Hoshino (2026), in a preprint1, proposes exactly that: searching through history for periods with "similar market structure" and blending their covariance matrices to build better portfolios.

The bottom line first: the method reproduces the paper's results almost exactly. But after transaction costs, it performs no better than the simplest estimation method (Ledoit-Wolf). Below, we trace why.

Why Use "Similar Periods"?

When building a portfolio, you need to estimate how much assets move together — the "covariance matrix." This matrix changes dramatically by market regime. Correlation patterns during the Lehman crisis look nothing like those in a calm bull market.

The naive approach estimates from the most recent 250 days, but with 49 industries that means 1,225 parameters — too many for the data, producing noisy estimates. Averaging over 20 years reduces noise but introduces bias from irrelevant regimes.

This method targets the middle ground. It finds the 10 most similar past market structures and synthesizes their covariance matrices via maximum likelihood estimation. By selecting only similar regimes, it should have less bias than the full-period average and less noise than the 250-day window — at least in theory.

So how does it define "similar"? This is the core of the method.

How Is "Similarity" Measured?

Four types of features are used to measure market structure similarity, falling into two categories: network-derived and matrix-derived.

Network-based (graph constructed from inter-industry correlations)

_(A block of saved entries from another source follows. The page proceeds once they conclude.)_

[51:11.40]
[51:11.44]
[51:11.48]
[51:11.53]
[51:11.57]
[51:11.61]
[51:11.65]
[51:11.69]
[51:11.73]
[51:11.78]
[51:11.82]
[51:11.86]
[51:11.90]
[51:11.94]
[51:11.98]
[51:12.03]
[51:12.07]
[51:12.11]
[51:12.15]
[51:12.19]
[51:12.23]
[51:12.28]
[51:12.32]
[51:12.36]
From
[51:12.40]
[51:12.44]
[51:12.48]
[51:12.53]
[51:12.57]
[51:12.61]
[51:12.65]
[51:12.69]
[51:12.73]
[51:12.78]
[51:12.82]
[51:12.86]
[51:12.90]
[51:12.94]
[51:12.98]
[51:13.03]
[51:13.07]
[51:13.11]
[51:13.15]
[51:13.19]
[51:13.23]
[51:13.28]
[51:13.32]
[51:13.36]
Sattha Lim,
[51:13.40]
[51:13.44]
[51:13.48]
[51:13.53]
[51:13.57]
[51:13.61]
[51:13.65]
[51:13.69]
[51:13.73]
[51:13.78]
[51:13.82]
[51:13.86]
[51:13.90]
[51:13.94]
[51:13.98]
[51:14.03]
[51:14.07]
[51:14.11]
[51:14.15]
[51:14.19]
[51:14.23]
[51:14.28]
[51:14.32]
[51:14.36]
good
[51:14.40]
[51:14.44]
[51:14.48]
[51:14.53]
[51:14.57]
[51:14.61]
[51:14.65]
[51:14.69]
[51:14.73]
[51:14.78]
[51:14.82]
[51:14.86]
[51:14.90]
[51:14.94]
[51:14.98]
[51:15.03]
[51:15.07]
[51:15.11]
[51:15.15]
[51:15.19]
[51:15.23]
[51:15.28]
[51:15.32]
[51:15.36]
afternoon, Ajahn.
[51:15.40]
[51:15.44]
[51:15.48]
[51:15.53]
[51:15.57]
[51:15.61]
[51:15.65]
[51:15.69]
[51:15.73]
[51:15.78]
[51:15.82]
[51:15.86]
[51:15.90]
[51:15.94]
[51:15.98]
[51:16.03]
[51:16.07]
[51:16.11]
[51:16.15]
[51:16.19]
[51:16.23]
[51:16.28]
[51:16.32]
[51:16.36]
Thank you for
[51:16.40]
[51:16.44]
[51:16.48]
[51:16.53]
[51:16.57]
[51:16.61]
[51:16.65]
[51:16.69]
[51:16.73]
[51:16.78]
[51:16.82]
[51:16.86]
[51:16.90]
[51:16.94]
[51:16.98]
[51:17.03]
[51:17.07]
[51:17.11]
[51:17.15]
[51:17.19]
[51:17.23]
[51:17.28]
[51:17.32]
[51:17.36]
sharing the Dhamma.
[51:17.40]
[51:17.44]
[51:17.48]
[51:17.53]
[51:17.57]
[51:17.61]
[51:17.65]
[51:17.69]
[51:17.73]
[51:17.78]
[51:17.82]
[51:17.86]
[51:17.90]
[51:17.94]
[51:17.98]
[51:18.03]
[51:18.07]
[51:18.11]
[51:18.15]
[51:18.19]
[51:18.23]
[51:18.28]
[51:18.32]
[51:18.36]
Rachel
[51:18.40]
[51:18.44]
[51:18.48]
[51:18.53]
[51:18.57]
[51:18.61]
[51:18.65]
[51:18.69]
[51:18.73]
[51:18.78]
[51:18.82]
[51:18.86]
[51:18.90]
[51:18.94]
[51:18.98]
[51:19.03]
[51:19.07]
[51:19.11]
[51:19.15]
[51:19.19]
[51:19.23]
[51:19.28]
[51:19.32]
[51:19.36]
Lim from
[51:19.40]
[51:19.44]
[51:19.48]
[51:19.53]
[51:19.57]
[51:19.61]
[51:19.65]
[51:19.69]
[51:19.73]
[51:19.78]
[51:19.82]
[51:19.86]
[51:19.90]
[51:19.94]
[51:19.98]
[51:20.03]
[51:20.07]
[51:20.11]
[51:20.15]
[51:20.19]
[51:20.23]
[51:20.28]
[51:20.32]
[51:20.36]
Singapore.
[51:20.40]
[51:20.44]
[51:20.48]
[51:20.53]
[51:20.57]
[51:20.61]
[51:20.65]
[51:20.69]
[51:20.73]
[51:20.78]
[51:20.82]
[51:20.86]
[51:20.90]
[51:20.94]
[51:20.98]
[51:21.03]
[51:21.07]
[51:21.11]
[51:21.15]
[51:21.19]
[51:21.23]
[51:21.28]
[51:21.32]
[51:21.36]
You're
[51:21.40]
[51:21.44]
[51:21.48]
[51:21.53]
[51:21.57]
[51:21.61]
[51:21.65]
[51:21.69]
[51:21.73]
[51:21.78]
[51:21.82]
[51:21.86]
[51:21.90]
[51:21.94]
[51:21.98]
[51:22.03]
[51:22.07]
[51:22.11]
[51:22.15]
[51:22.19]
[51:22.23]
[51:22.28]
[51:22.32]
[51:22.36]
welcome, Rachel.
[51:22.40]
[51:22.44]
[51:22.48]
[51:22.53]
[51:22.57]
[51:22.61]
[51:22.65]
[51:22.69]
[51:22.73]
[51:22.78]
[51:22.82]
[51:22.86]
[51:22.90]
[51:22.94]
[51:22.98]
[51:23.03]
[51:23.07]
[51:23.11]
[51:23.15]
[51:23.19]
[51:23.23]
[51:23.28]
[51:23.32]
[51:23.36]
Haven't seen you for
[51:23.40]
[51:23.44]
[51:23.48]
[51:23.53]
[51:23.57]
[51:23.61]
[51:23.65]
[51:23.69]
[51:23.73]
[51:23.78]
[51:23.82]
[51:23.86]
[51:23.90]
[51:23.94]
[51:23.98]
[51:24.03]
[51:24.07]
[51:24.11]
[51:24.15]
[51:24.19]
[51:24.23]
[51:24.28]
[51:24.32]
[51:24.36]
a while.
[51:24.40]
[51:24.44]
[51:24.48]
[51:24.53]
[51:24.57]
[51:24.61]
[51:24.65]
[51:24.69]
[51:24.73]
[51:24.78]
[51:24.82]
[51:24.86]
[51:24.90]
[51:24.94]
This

  1. Fiedler vector: Extracts graph structure features. Captures whether the market tends to split into two groups
  2. Closeness centrality: Quantifies how "close" each industry is to others on the network. Represents the distribution of market "connectivity"

Matrix-based (extracted directly from the covariance matrix)

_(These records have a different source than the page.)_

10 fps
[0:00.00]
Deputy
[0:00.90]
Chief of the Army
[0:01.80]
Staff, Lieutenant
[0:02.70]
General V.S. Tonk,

  1. Leading eigenvector: The dominant direction of variation in the covariance matrix. Shows where overall market risk is concentrated
  2. Eigenvalue distribution: Whether risk concentrates in a few factors or is dispersed

Historical time points where these features are closest to "now" are identified, and their covariance matrices are used to build the portfolio. How much improvement did the paper achieve?

Paper Results

The evaluation uses Fama-French 49 Industry Portfolios2 (US, from 1926) over January 2006 to December 2025. Benchmarks are the sample covariance and Ledoit-Wolf shrinkage estimation3. The metric is the risk-return ratio (annualized return ÷ annualized risk) — higher means better risk-adjusted returns.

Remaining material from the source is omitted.